● **PROBLEM TO WORK ON**: All of the data, except its images, should be set down exactly as it appears.

● **AVAILABLE DATA**:

Segment Open

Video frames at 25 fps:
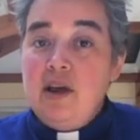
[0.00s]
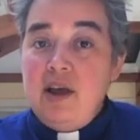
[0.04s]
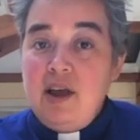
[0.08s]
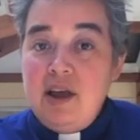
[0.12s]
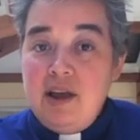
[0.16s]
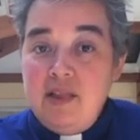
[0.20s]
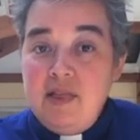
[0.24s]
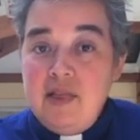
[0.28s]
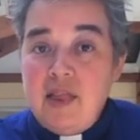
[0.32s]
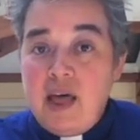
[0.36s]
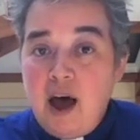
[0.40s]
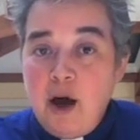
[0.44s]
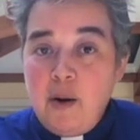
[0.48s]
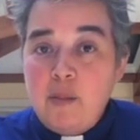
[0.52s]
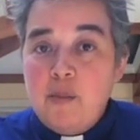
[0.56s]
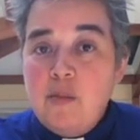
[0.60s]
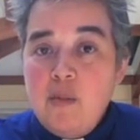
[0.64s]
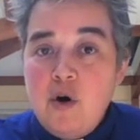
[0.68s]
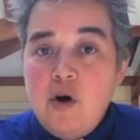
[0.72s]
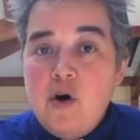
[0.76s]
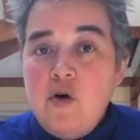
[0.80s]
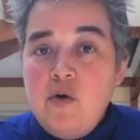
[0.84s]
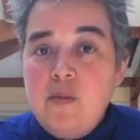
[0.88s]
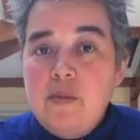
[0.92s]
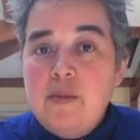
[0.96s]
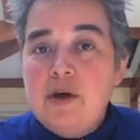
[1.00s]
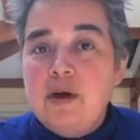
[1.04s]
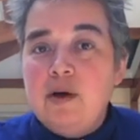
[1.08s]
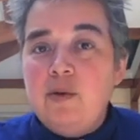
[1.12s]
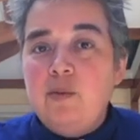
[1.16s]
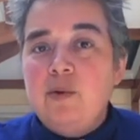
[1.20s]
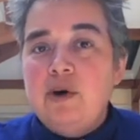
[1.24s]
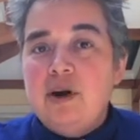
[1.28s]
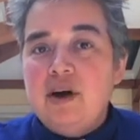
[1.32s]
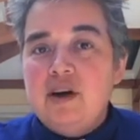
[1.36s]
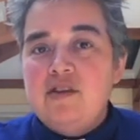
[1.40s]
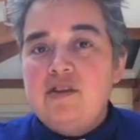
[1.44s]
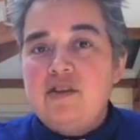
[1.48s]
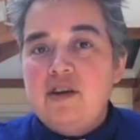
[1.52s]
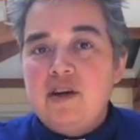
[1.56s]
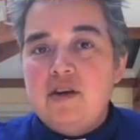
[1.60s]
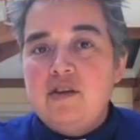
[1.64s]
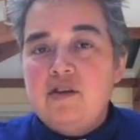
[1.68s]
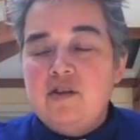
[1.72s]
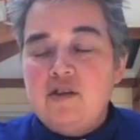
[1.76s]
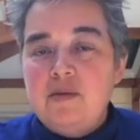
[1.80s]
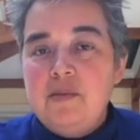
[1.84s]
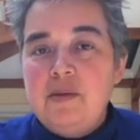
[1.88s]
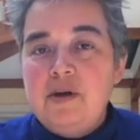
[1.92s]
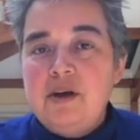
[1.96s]
In that moment, when Isaiah
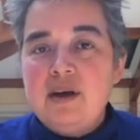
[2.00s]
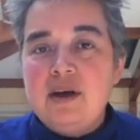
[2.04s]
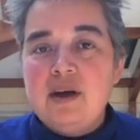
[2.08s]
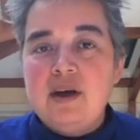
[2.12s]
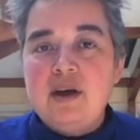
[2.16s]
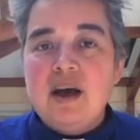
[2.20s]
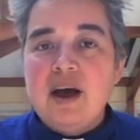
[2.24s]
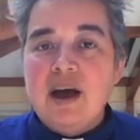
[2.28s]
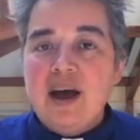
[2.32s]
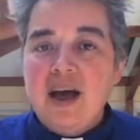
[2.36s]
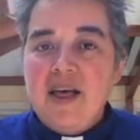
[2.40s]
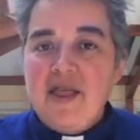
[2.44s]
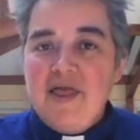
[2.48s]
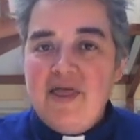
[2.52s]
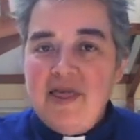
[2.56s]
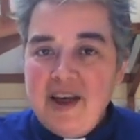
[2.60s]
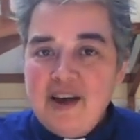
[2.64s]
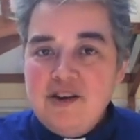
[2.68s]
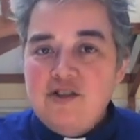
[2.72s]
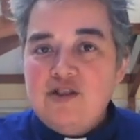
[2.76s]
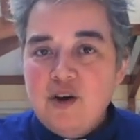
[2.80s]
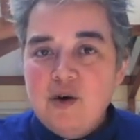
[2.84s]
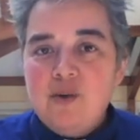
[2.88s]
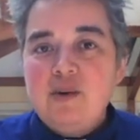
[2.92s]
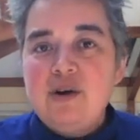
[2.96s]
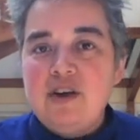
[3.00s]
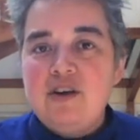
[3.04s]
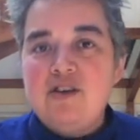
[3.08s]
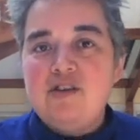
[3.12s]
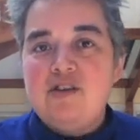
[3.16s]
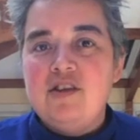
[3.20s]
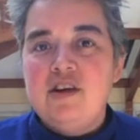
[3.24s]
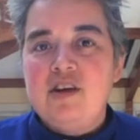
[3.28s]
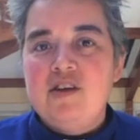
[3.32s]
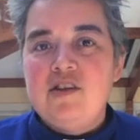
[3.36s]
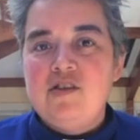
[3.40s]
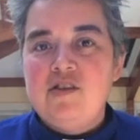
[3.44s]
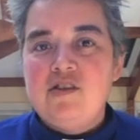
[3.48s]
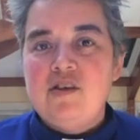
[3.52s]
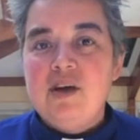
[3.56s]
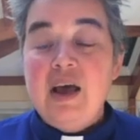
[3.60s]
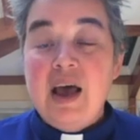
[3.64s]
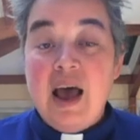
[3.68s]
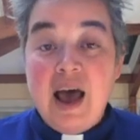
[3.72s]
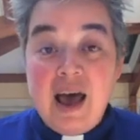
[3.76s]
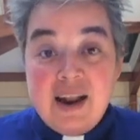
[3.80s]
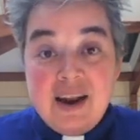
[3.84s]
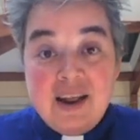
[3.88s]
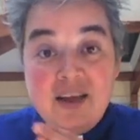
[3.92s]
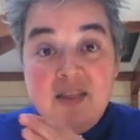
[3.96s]
is speaking, they don't exist.
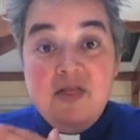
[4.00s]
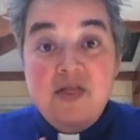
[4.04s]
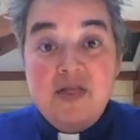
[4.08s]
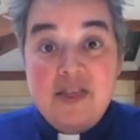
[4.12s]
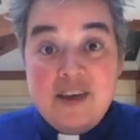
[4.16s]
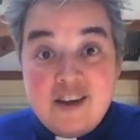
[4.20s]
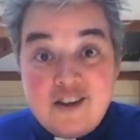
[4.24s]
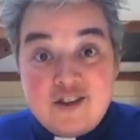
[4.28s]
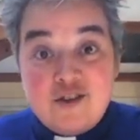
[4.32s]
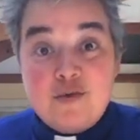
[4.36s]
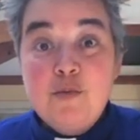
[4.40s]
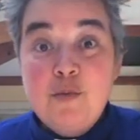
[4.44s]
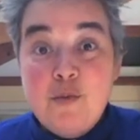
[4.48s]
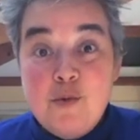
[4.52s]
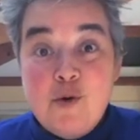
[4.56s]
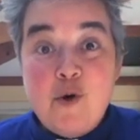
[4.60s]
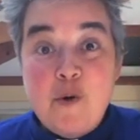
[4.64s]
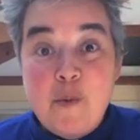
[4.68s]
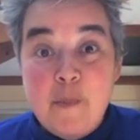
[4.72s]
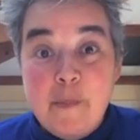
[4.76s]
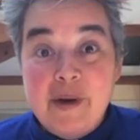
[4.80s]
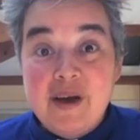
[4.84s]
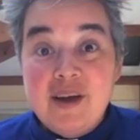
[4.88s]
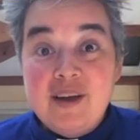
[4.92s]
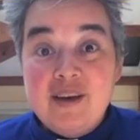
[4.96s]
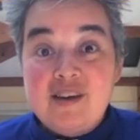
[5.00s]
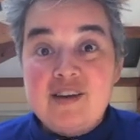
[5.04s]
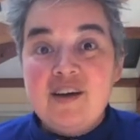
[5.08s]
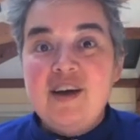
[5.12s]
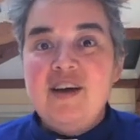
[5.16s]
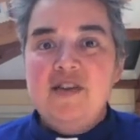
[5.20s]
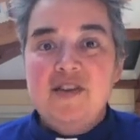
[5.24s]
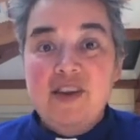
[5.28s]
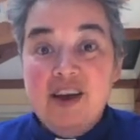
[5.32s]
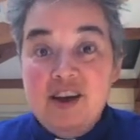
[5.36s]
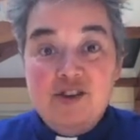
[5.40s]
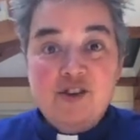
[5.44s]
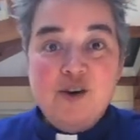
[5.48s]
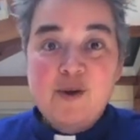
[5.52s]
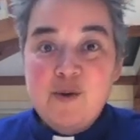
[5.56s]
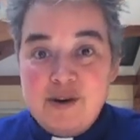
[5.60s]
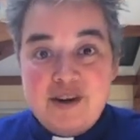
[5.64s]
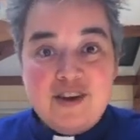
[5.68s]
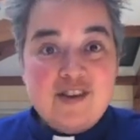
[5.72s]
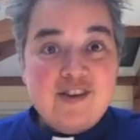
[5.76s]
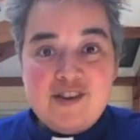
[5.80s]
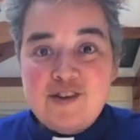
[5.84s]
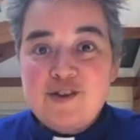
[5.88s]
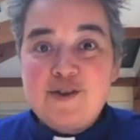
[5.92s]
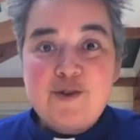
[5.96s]
And in this moment, they don't
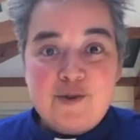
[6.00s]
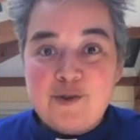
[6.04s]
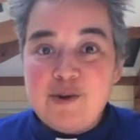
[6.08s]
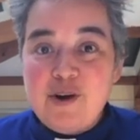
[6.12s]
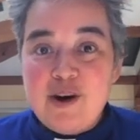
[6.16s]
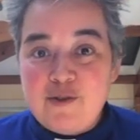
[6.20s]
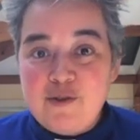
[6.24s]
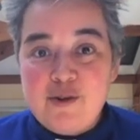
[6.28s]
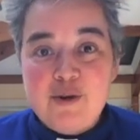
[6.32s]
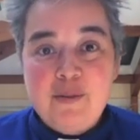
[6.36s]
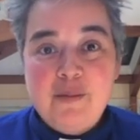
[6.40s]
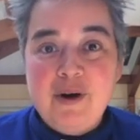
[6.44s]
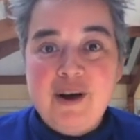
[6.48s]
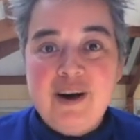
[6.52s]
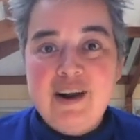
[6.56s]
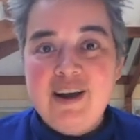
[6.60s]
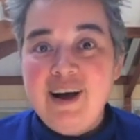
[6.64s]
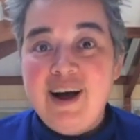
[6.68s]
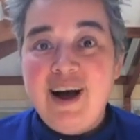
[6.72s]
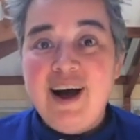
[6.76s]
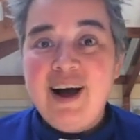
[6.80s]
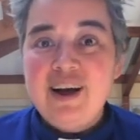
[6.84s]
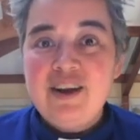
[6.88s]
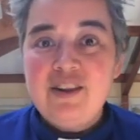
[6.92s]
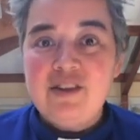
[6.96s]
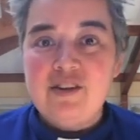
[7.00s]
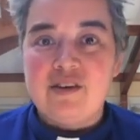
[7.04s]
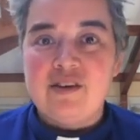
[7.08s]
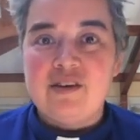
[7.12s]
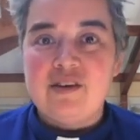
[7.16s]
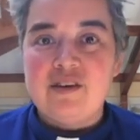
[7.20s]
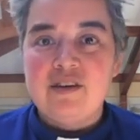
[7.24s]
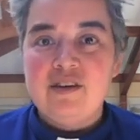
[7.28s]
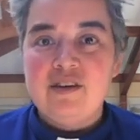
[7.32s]
exist for everybody either.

Segment Closed

● **ANSWER SPACE**:
Video frames at 25 fps:
[0.00s]
[0.04s]
[0.08s]
[0.12s]
[0.16s]
[0.20s]
[0.24s]
[0.28s]
[0.32s]
[0.36s]
[0.40s]
[0.44s]
[0.48s]
[0.52s]
[0.56s]
[0.60s]
[0.64s]
[0.68s]
[0.72s]
[0.76s]
[0.80s]
[0.84s]
[0.88s]
[0.92s]
[0.96s]
[1.00s]
[1.04s]
[1.08s]
[1.12s]
[1.16s]
[1.20s]
[1.24s]
[1.28s]
[1.32s]
[1.36s]
[1.40s]
[1.44s]
[1.48s]
[1.52s]
[1.56s]
[1.60s]
[1.64s]
[1.68s]
[1.72s]
[1.76s]
[1.80s]
[1.84s]
[1.88s]
[1.92s]
[1.96s]
In that moment, when Isaiah
[2.00s]
[2.04s]
[2.08s]
[2.12s]
[2.16s]
[2.20s]
[2.24s]
[2.28s]
[2.32s]
[2.36s]
[2.40s]
[2.44s]
[2.48s]
[2.52s]
[2.56s]
[2.60s]
[2.64s]
[2.68s]
[2.72s]
[2.76s]
[2.80s]
[2.84s]
[2.88s]
[2.92s]
[2.96s]
[3.00s]
[3.04s]
[3.08s]
[3.12s]
[3.16s]
[3.20s]
[3.24s]
[3.28s]
[3.32s]
[3.36s]
[3.40s]
[3.44s]
[3.48s]
[3.52s]
[3.56s]
[3.60s]
[3.64s]
[3.68s]
[3.72s]
[3.76s]
[3.80s]
[3.84s]
[3.88s]
[3.92s]
[3.96s]
is speaking, they don't exist.
[4.00s]
[4.04s]
[4.08s]
[4.12s]
[4.16s]
[4.20s]
[4.24s]
[4.28s]
[4.32s]
[4.36s]
[4.40s]
[4.44s]
[4.48s]
[4.52s]
[4.56s]
[4.60s]
[4.64s]
[4.68s]
[4.72s]
[4.76s]
[4.80s]
[4.84s]
[4.88s]
[4.92s]
[4.96s]
[5.00s]
[5.04s]
[5.08s]
[5.12s]
[5.16s]
[5.20s]
[5.24s]
[5.28s]
[5.32s]
[5.36s]
[5.40s]
[5.44s]
[5.48s]
[5.52s]
[5.56s]
[5.60s]
[5.64s]
[5.68s]
[5.72s]
[5.76s]
[5.80s]
[5.84s]
[5.88s]
[5.92s]
[5.96s]
And in this moment, they don't
[6.00s]
[6.04s]
[6.08s]
[6.12s]
[6.16s]
[6.20s]
[6.24s]
[6.28s]
[6.32s]
[6.36s]
[6.40s]
[6.44s]
[6.48s]
[6.52s]
[6.56s]
[6.60s]
[6.64s]
[6.68s]
[6.72s]
[6.76s]
[6.80s]
[6.84s]
[6.88s]
[6.92s]
[6.96s]
[7.00s]
[7.04s]
[7.08s]
[7.12s]
[7.16s]
[7.20s]
[7.24s]
[7.28s]
[7.32s]
exist for everybody either.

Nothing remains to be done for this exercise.